Extracted data entries:
◇ ◇ ◇

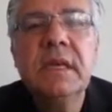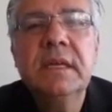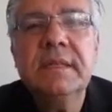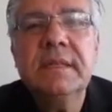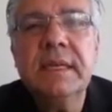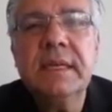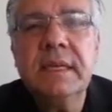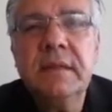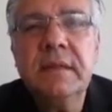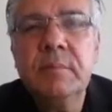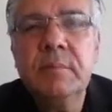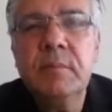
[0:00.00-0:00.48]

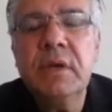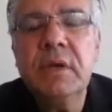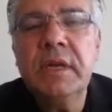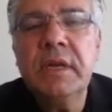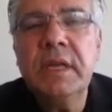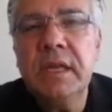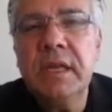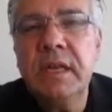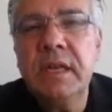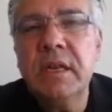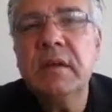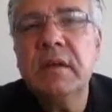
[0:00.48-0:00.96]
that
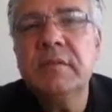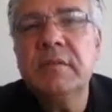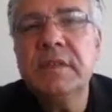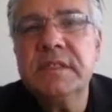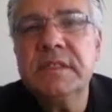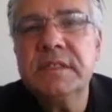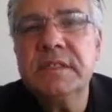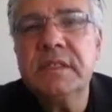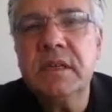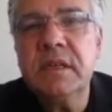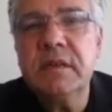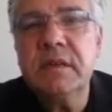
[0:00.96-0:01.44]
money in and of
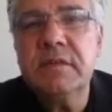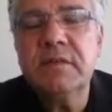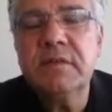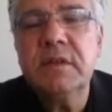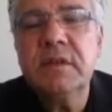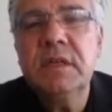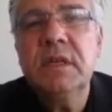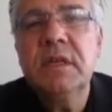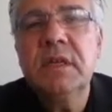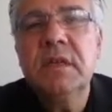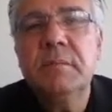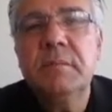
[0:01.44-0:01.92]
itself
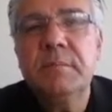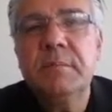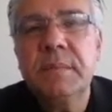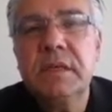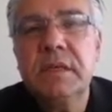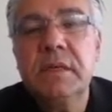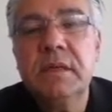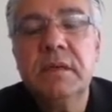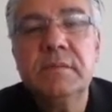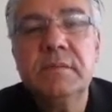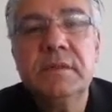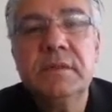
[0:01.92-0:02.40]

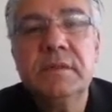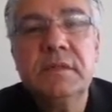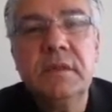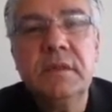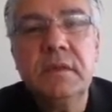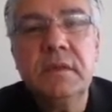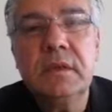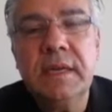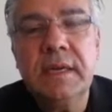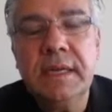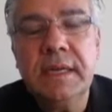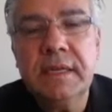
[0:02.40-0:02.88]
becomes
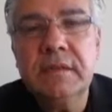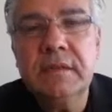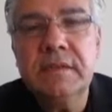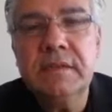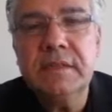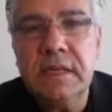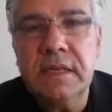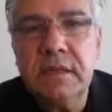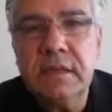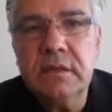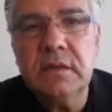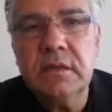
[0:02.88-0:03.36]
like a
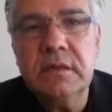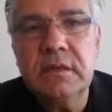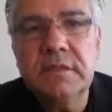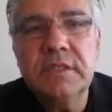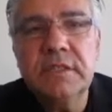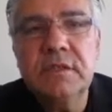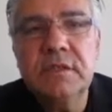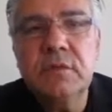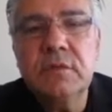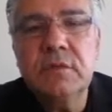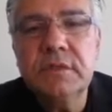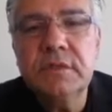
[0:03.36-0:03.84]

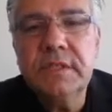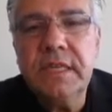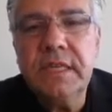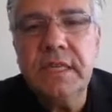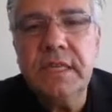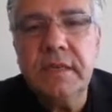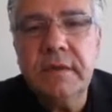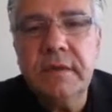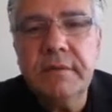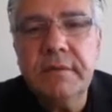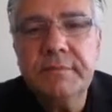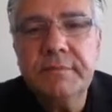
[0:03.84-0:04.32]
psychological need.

◇ ◇ ◇

> _Work required_: Could you reproduce the entries verbatim, leaving out all pictures?

> _Expected answer_:
[0:00.00-0:00.48]

[0:00.48-0:00.96]
that
[0:00.96-0:01.44]
money in and of
[0:01.44-0:01.92]
itself
[0:01.92-0:02.40]

[0:02.40-0:02.88]
becomes
[0:02.88-0:03.36]
like a
[0:03.36-0:03.84]

[0:03.84-0:04.32]
psychological need.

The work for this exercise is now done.